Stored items
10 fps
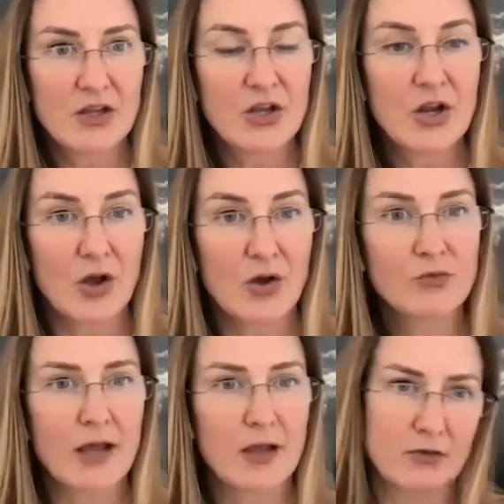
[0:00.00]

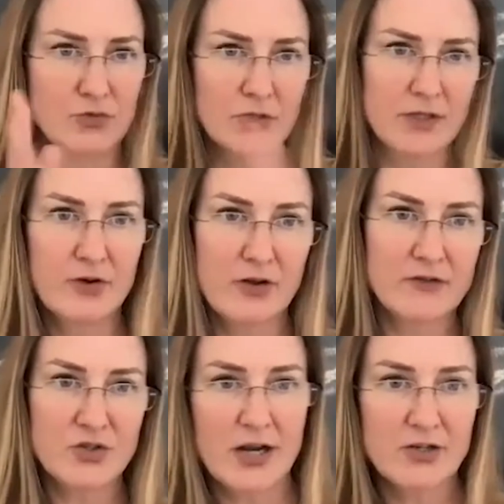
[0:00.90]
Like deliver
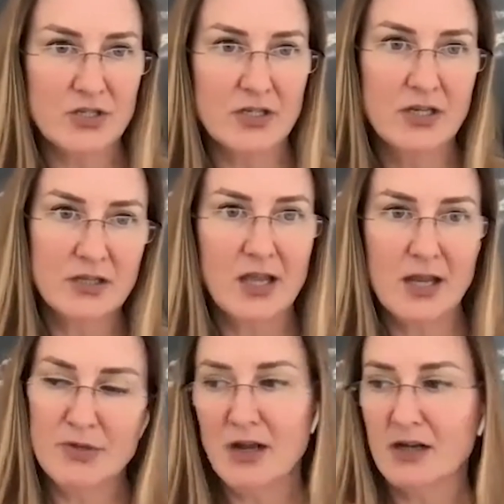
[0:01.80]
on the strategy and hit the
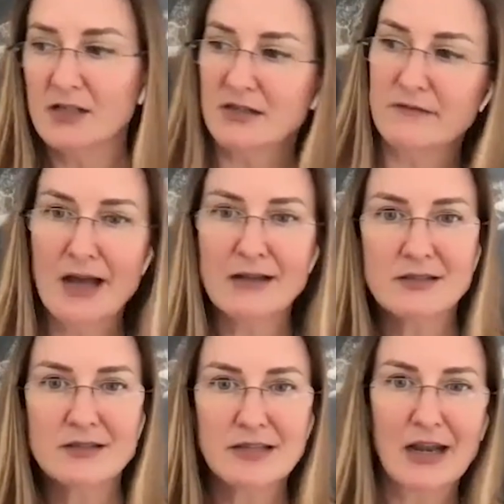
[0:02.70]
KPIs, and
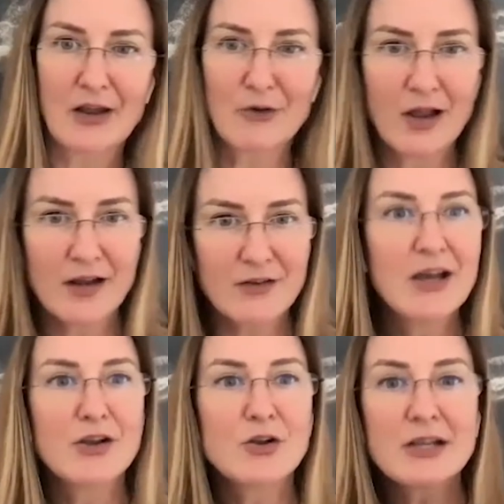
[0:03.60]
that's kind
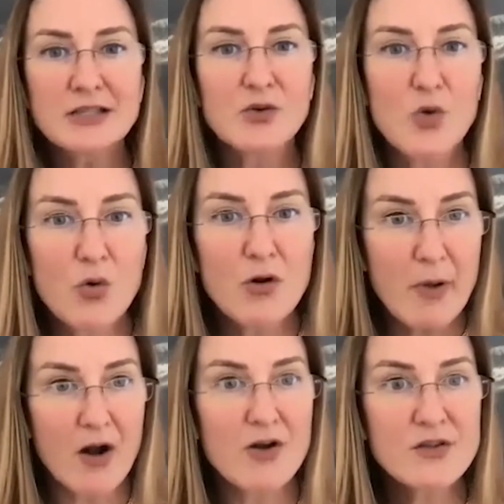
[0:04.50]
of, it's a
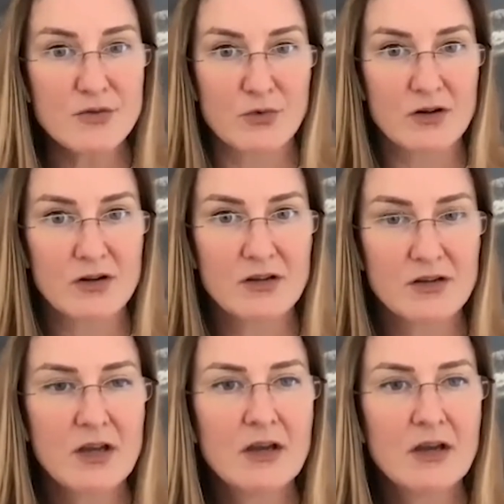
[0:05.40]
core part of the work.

◆ **WHAT THE TASK ASKS**: From the first line to the last, repeat the records above exactly, leaving out the pictures.

◆ **SOLUTION TO THE EXERCISE**:
10 fps
[0:00.00]

[0:00.90]
Like deliver
[0:01.80]
on the strategy and hit the
[0:02.70]
KPIs, and
[0:03.60]
that's kind
[0:04.50]
of, it's a
[0:05.40]
core part of the work.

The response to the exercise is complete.